# EXERCISE DIRECTIONS
Make an exact copy of every entry, leaving the pictures out.

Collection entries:
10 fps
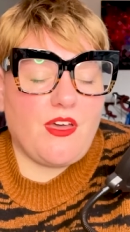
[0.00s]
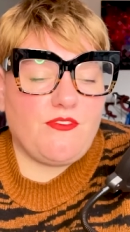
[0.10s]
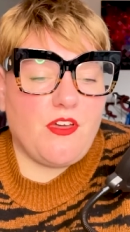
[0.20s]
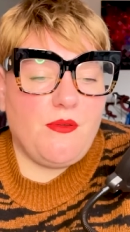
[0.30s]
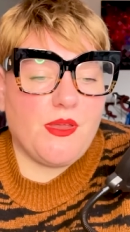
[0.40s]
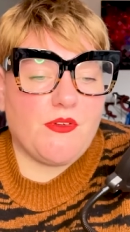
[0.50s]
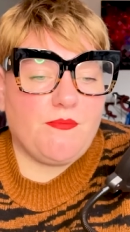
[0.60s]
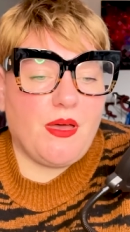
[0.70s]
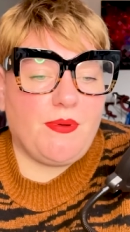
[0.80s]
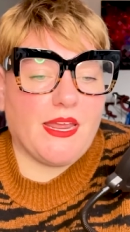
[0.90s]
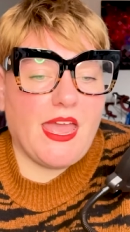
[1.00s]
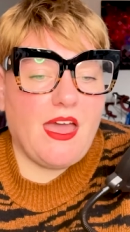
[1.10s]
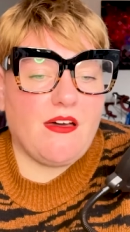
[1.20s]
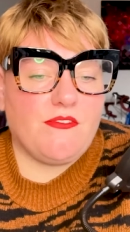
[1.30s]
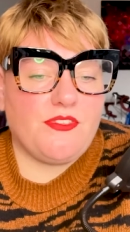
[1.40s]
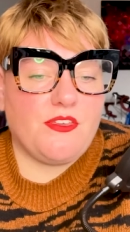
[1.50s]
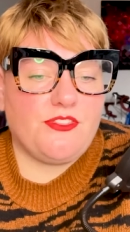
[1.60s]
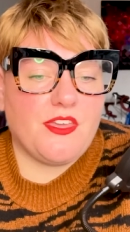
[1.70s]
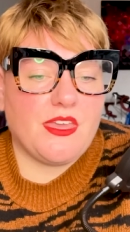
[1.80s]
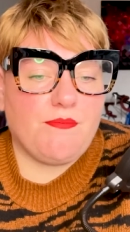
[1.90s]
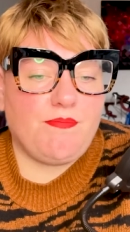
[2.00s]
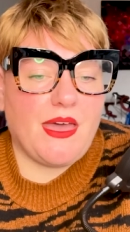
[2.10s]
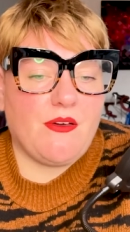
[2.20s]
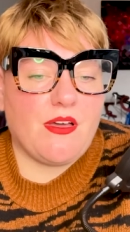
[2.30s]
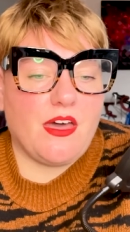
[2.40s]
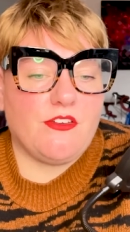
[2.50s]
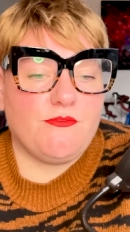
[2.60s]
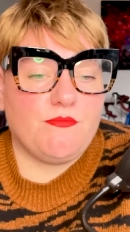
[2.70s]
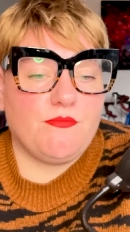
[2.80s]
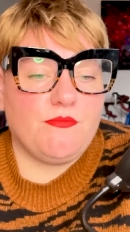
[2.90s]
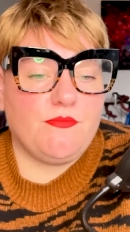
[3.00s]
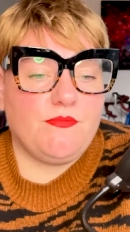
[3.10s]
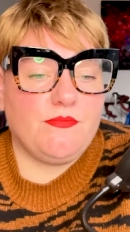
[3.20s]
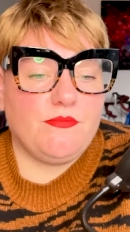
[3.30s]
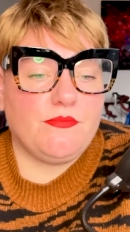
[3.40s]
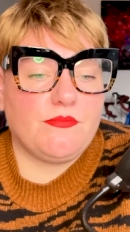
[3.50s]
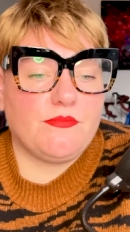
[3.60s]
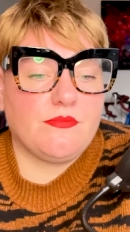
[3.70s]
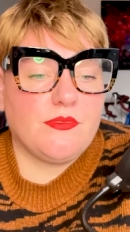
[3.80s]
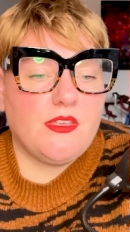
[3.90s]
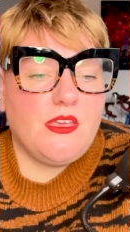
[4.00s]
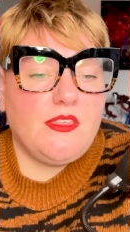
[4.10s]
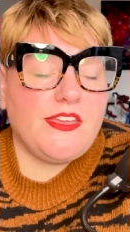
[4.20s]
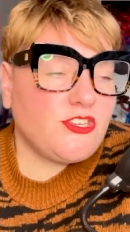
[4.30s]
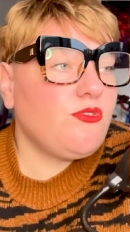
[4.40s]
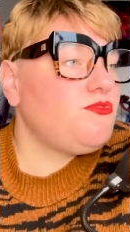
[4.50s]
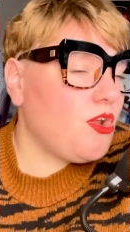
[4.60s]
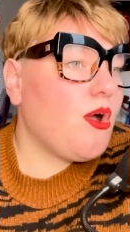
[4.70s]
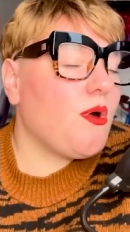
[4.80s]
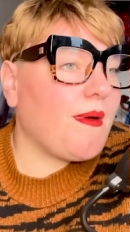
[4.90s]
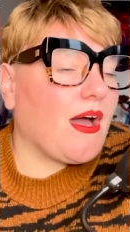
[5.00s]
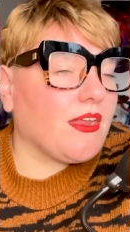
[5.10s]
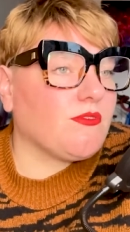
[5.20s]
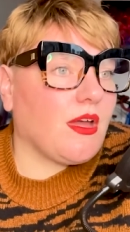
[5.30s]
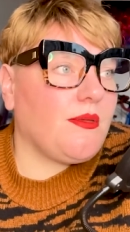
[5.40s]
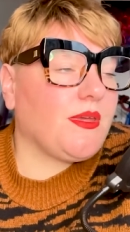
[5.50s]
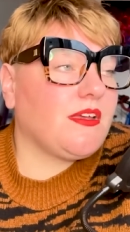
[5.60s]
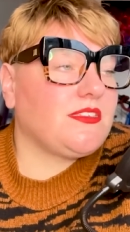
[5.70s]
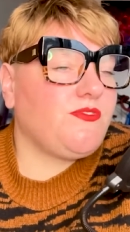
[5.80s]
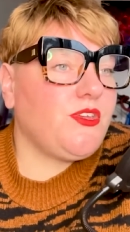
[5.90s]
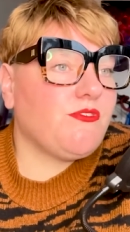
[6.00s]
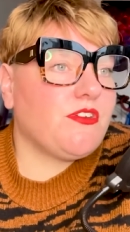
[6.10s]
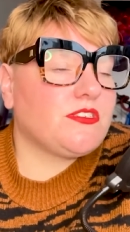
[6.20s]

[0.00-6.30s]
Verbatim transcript: fat phobia in public health, they think about kind of they don't know about it, right? Because if you are a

# EXPECTED OUTPUT
10 fps
[0.00s]
[0.10s]
[0.20s]
[0.30s]
[0.40s]
[0.50s]
[0.60s]
[0.70s]
[0.80s]
[0.90s]
[1.00s]
[1.10s]
[1.20s]
[1.30s]
[1.40s]
[1.50s]
[1.60s]
[1.70s]
[1.80s]
[1.90s]
[2.00s]
[2.10s]
[2.20s]
[2.30s]
[2.40s]
[2.50s]
[2.60s]
[2.70s]
[2.80s]
[2.90s]
[3.00s]
[3.10s]
[3.20s]
[3.30s]
[3.40s]
[3.50s]
[3.60s]
[3.70s]
[3.80s]
[3.90s]
[4.00s]
[4.10s]
[4.20s]
[4.30s]
[4.40s]
[4.50s]
[4.60s]
[4.70s]
[4.80s]
[4.90s]
[5.00s]
[5.10s]
[5.20s]
[5.30s]
[5.40s]
[5.50s]
[5.60s]
[5.70s]
[5.80s]
[5.90s]
[6.00s]
[6.10s]
[6.20s]

[0.00-6.30s]
Verbatim transcript: fat phobia in public health, they think about kind of they don't know about it, right? Because if you are a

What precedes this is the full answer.